[Collected data]
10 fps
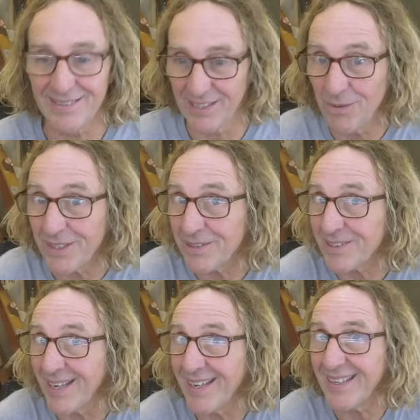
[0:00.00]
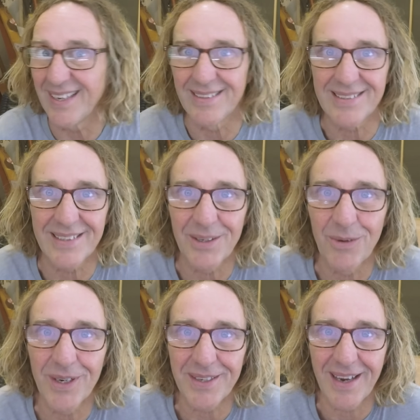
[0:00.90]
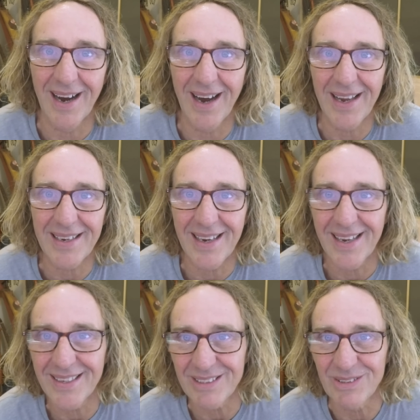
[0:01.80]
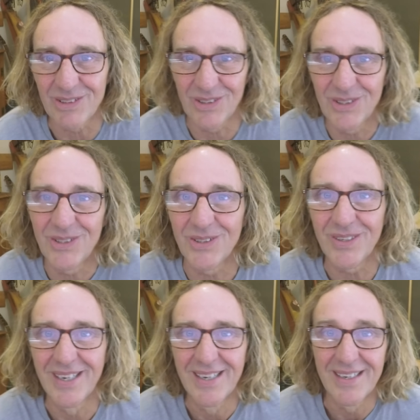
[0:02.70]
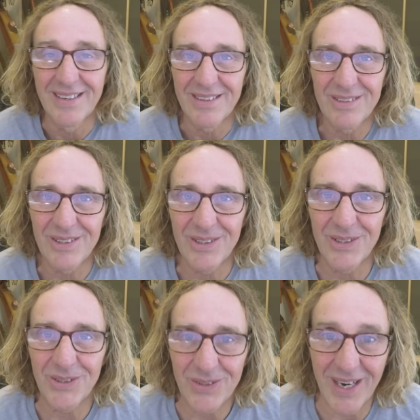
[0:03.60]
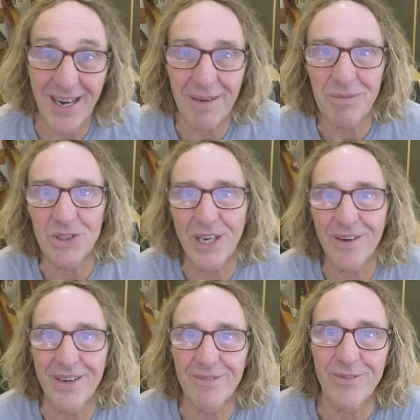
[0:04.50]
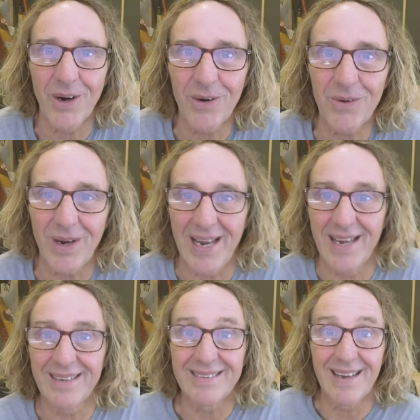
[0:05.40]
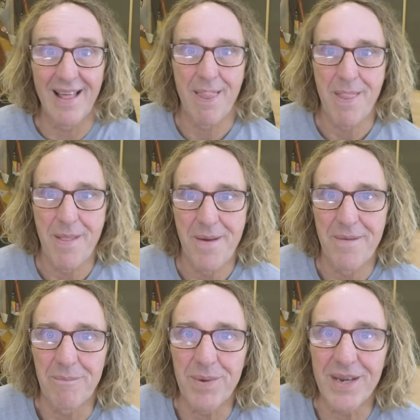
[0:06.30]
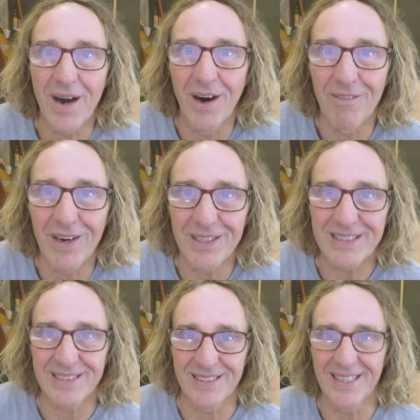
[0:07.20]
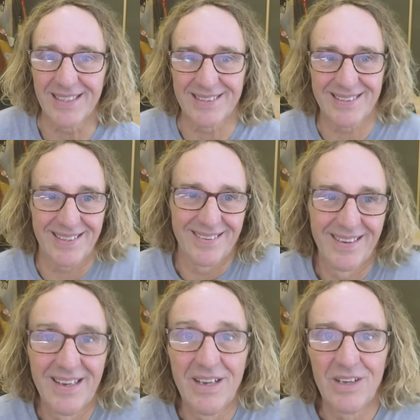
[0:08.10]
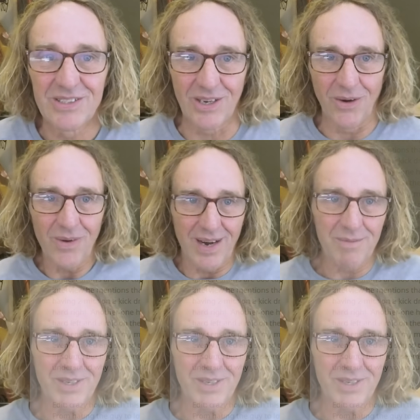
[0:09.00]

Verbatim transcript: what they're saying and see what I can do to share info and be of assist. So I'm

= AIM OF THE EXERCISE =
Repeat the records word for word. Leave out whatever pictures they hold.

= SOLUTION TO THIS PROBLEM =
10 fps
[0:00.00]
[0:00.90]
[0:01.80]
[0:02.70]
[0:03.60]
[0:04.50]
[0:05.40]
[0:06.30]
[0:07.20]
[0:08.10]
[0:09.00]

Verbatim transcript: what they're saying and see what I can do to share info and be of assist. So I'm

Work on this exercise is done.